Questo edificio era stato progettato per l’edilizia carceraria, ma nei progetti del suo ideatore poteva anche essere utilizzato in ambiti diversi. Dovunque "un certo numero di persone debba essere tenuto sotto controllo in uno spazio non troppo vasto", il panopticon può trovare collocazione, "sia che si tratti di punire i criminali incalliti, sorvegliare i pazzi, riformare i viziosi, isolare i sospetti, impiegare gli oziosi, mantenere gli indigenti, guarire i malati, addestrare quelli che vogliono entrare nell'industria, o fornire l'istruzione alle future generazioni". Nell’ambito dell’amministrazione carceraria l’utilità di un siffatto sistema è chiaramente riassunta nelle parole dello stesso Bentham: "Essere incessantemente sotto gli occhi di un Ispettore significa perdere la capacità di fare il male e finanche il pensiero di volerlo fare". E anche: "Più costantemente la persona da ispezionare è posta sotto lo sguardo delle persone che la dovrebbero ispezionare, e con maggior perfezione sarà conseguito lo scopo dell'istituzione".

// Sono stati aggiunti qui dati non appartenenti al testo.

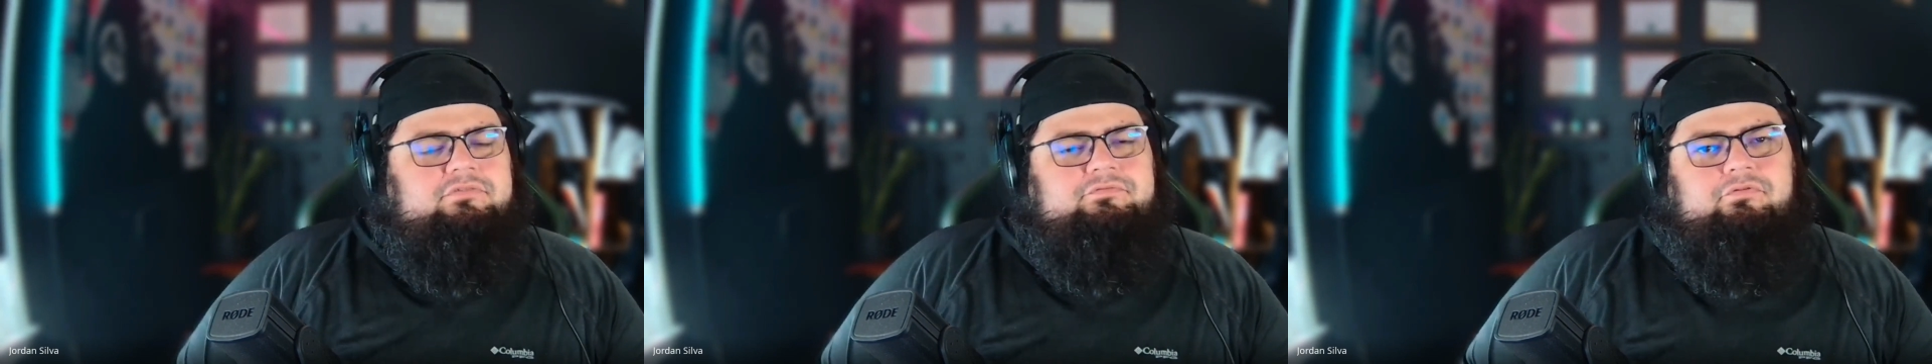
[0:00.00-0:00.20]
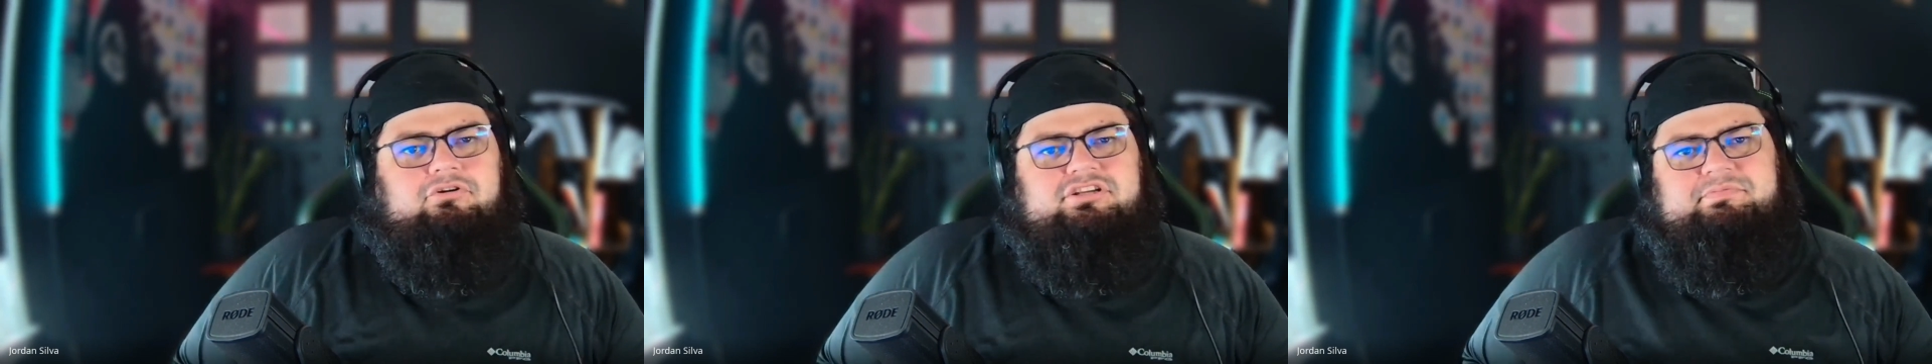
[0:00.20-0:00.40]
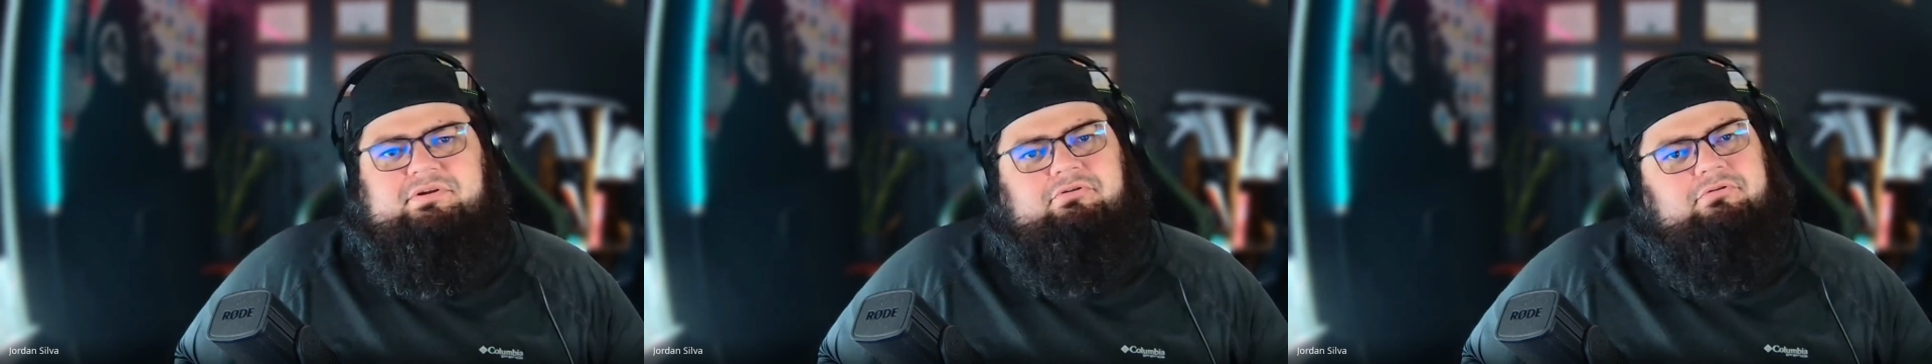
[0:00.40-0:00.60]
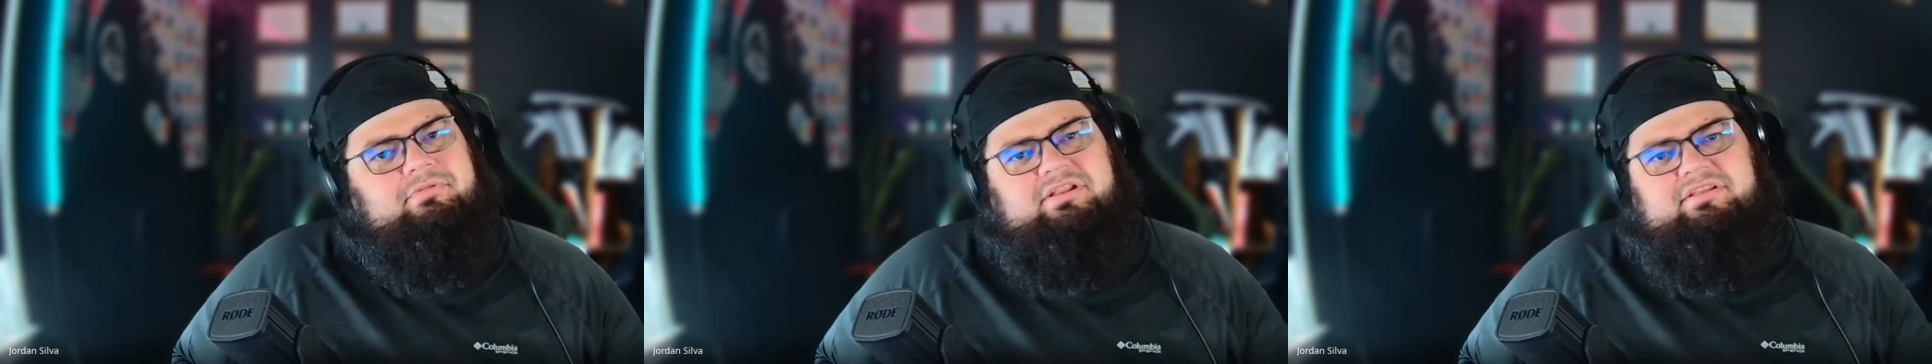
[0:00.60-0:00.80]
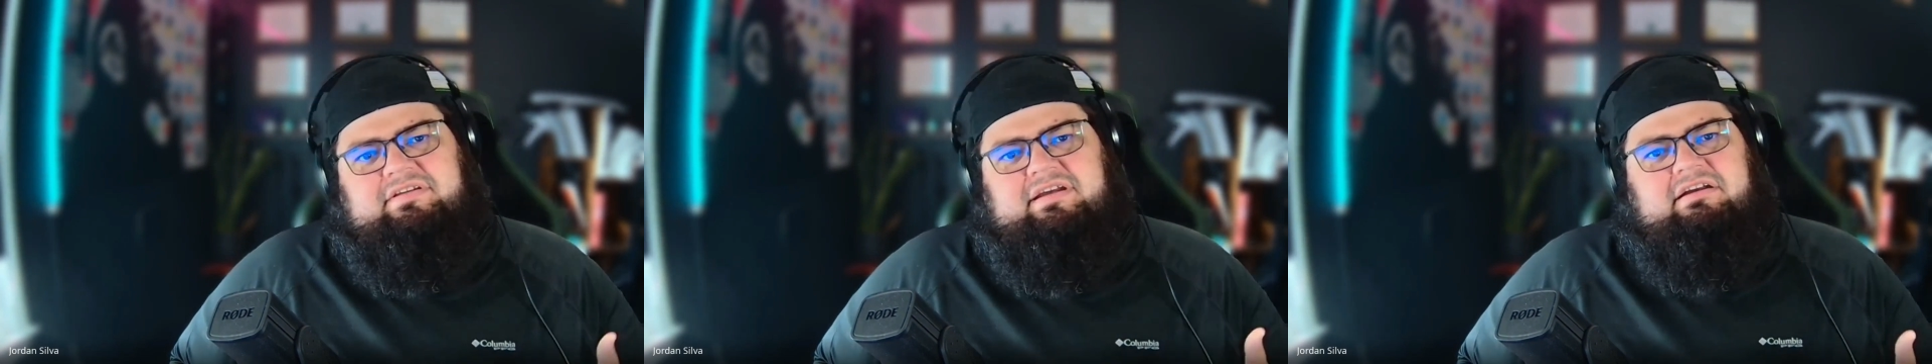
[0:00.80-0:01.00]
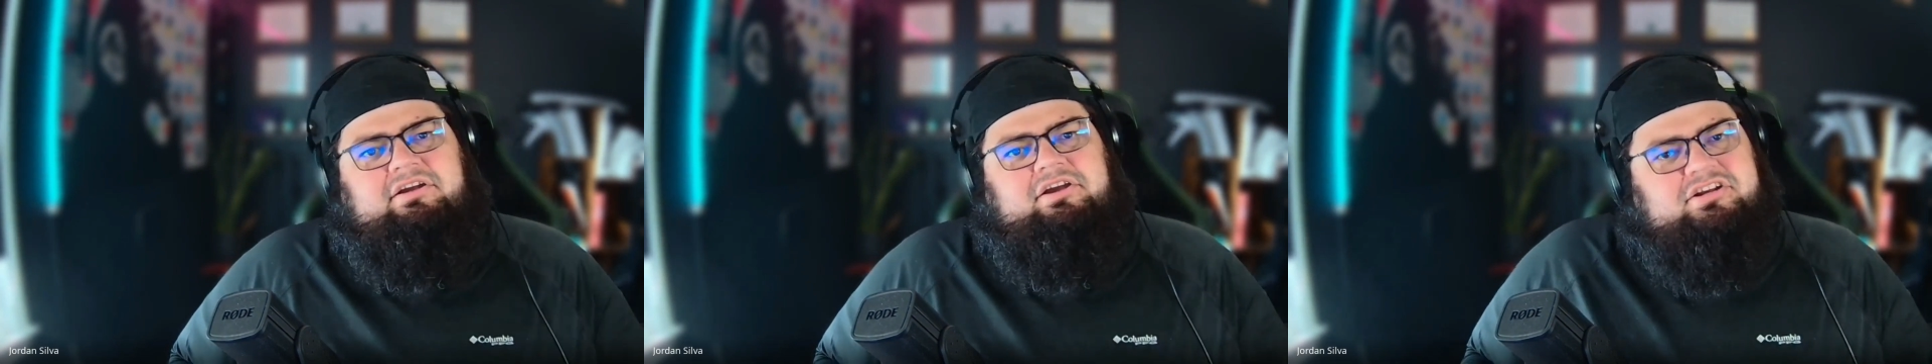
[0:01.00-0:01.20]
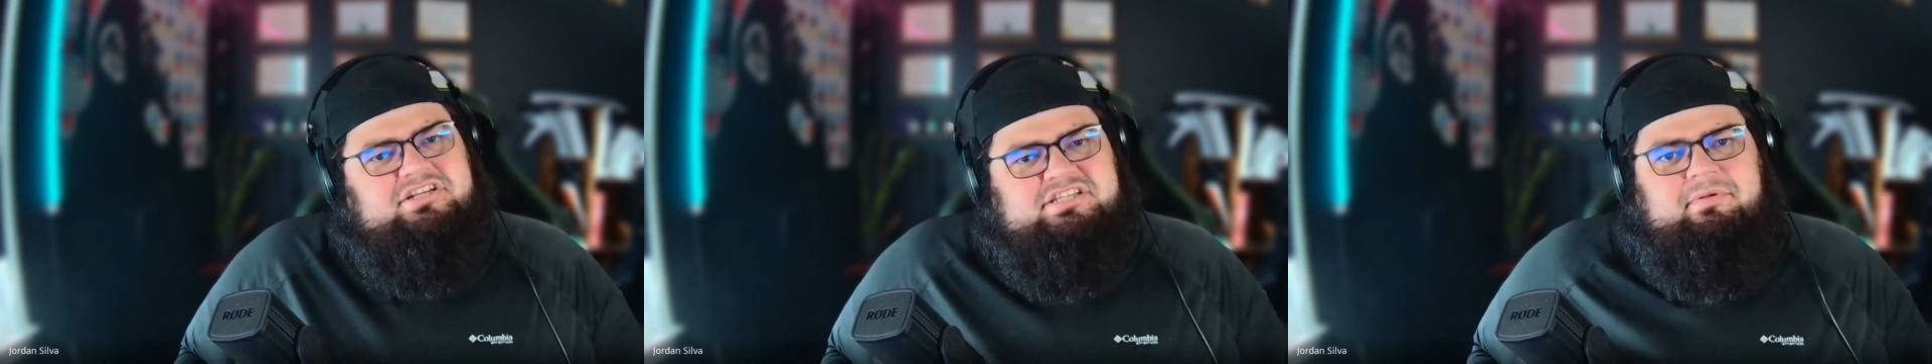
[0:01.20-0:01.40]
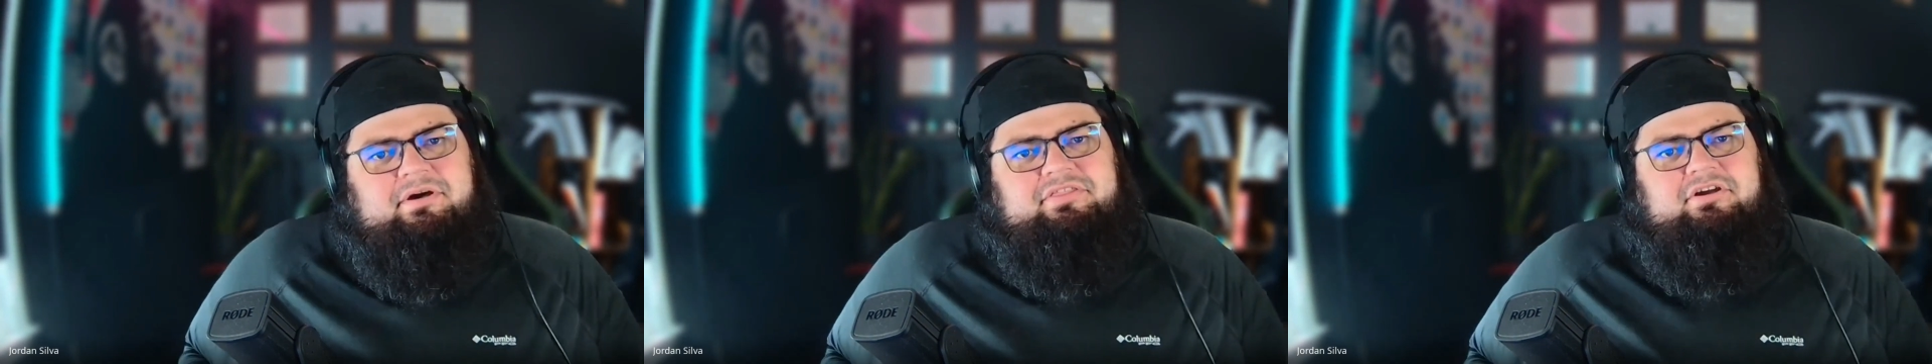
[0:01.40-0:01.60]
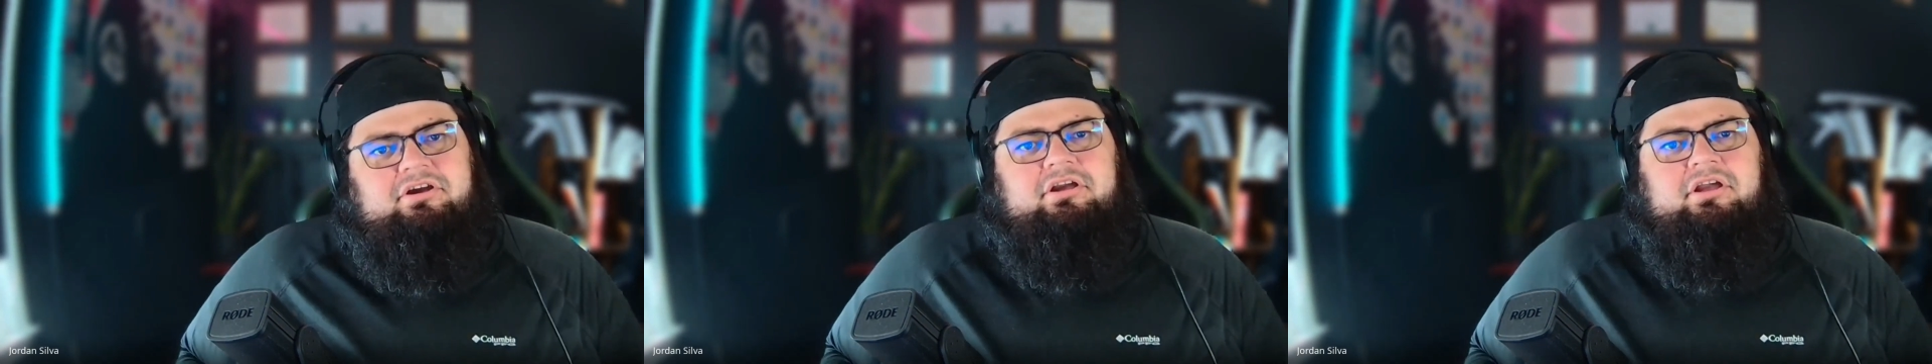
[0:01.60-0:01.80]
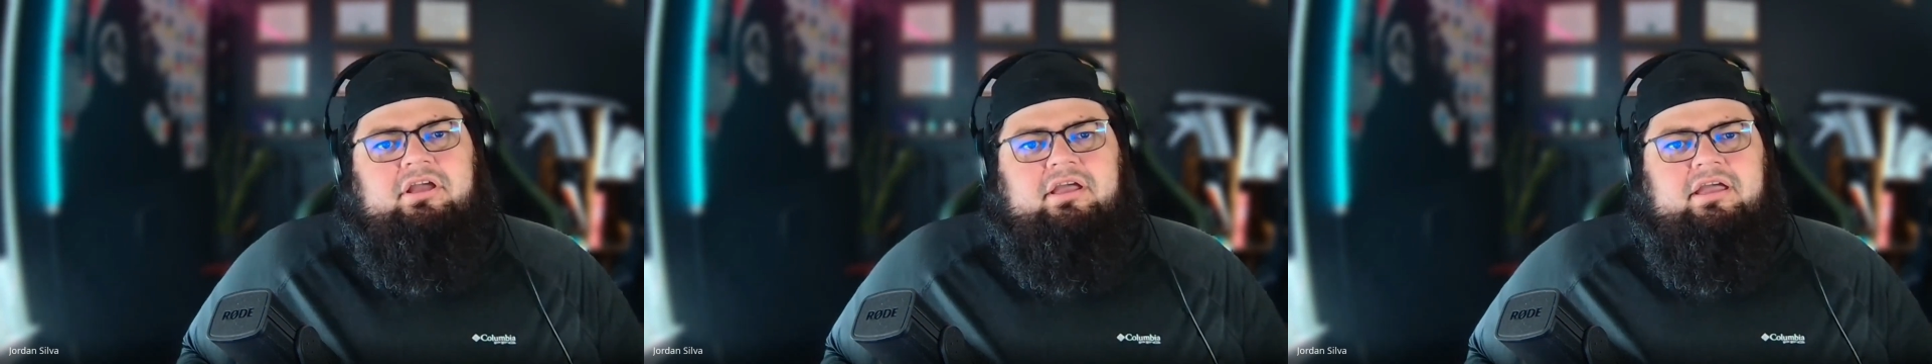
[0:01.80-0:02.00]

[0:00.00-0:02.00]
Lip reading: enforcement or military or some other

Si tratta di una costruzione carceraria molto diversa da quella a cui siamo soliti pensare e che rimanda a spazi privi di luce, chiusi da mura spesse, luoghi angusti ed inospitali dove però la libertà personale del non essere continuamente visibili non era messa in discussione, dove restava un piccolo spazio per la privacy dell’individuo, per la sua intimità.

In "Sorvegliare e punire" Michel Foucault ha così riassunto il funzionamento del panopticon: "Alla periferia una costruzione ad anello; al centro una torre tagliata da larghe finestre, che si aprono verso la faccia interna dell'anello; la costruzione periferica è divisa in celle, che occupano ciascuna tutto lo spessore della costruzione; le celle hanno due finestre: una verso l'interno, corrispondente alla finestra della torre, l'altra verso l'esterno, che permette alla luce di attraversare la cella da parte a parte. Basta allora mettere un sorvegliante nella torre centrale... Per effetto del controluce, si possono cogliere dalla torre, ben stagliate, le piccole silhouettes prigioniere nelle celle della periferia. Tante gabbie, altrettanti piccoli teatri, in cui ogni attore è solo, perfettamente individuabile e costantemente visibile".

Nel Panopticon il prigioniero non sapeva mai se era osservato, ma la possibilità della costante sorveglianza offerta dalla architettura dell’edificio bastava a rendere la sorveglianza stessa permanente nei suoi effetti ancorché discontinua nel suo dispiegarsi. Come dice lo stesso Foucault: "Sono i detenuti i primi controllori di se stessi". E David Lyon ("L’occhio elettronico") aggiunge: "Non sapendo se lo stessero osservando o meno, ma obbligato a dare per scontato che lo stessero facendo, l'obbedienza diventava la sola opzione razionale per il prigioniero".